Senator Kamala Harris of California, who is running for the Democratic presidential nomination, challenged Barr on whether he should recuse himself from overseeing any of the 12 open cases that Mueller referred to other attorneys in the Justice Department.

Barr said he doesn’t see “any basis” for consulting with career Justice Department ethics officials on the appropriateness of his role.

“You’re biased in this situation,” Harris replied. She later used Twitter to call for Barr to resign.

House Democrats had been planning to follow up in Thursday’s hearing.
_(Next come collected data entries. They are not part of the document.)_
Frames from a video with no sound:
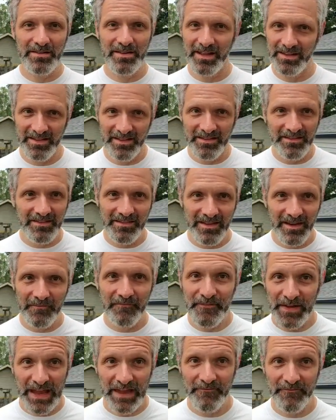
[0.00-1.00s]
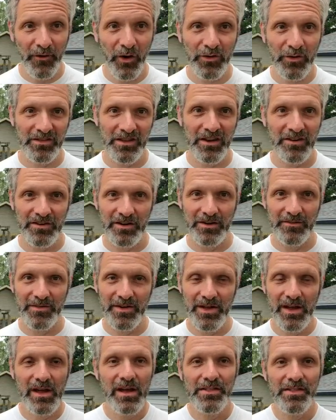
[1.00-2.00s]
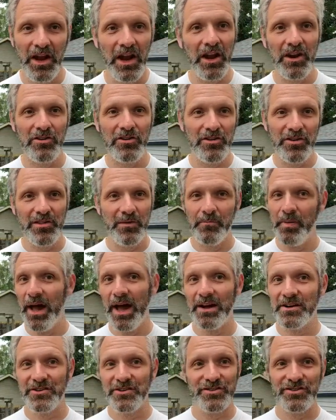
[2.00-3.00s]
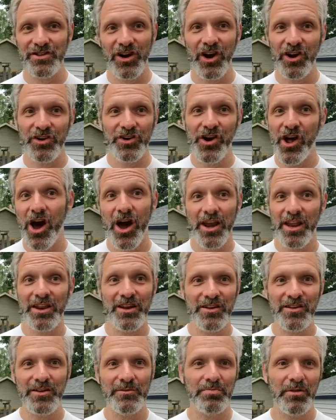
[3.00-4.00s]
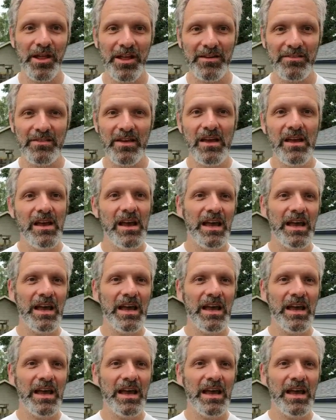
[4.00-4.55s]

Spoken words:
Like, this isn't a false narrative that Aaron and the Packers are not in a good place.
But the Justice Department objected to the format of the planned hearing, which would let the committee’s Democratic and Republican counsels grill Barr for as long as 30 minutes at a stretch after an initial five-minute exchanges with lawmakers.

“Unfortunately, even after the attorney general volunteered to testify, Chairman Nadler placed conditions on the House Judiciary Committee hearing that are unprecedented and unnecessary,” Kerri Kupec, a Justice Department spokeswoman, said in a statement. “Chairman Nadler’s insistence on having staff question the attorney general, a Senate-confirmed Cabinet member, is inappropriate.”
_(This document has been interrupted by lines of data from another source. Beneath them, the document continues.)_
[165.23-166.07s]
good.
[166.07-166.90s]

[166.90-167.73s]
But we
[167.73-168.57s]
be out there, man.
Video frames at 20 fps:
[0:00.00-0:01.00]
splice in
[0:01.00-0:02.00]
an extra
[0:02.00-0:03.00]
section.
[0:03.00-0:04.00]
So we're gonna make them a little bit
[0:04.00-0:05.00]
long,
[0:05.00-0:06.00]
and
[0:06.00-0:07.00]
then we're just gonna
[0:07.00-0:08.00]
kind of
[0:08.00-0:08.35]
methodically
The top Republican on the House Judiciary panel, Doug Collins of Georgia, said Thursday night that in choosing unusual ground rules, “Nadler chose to torpedo our hearing.”

“The attorney general gave clear, informative testimony in the Senate Wednesday, as he offered to do more than a month ago in the House tomorrow,” he said in a statement.

The back-and-forth could set up a protracted legal battle. Courts have reaffirmed Congress’s constitutional authority to issue and enforce subpoenas, but efforts to punish an executive branch official for non-compliance with a criminal subpoena have faced obstacles. In this case, it’s unlikely that the Justice Department would pursue anything against the attorney general.

In a telephone interview with the Fox Business Network on Wednesday night, Trump praised Barr for his appearance before the committee: “He did a fantastic job today, I’m told, I got to see some of it, he did a fantastic job.”

In the end, Barr expressed no regrets for any of his controversial actions since Mueller submitted his final report, and left no doubt that he’ll continue to defend Trump’s actions that the special counsel investigated.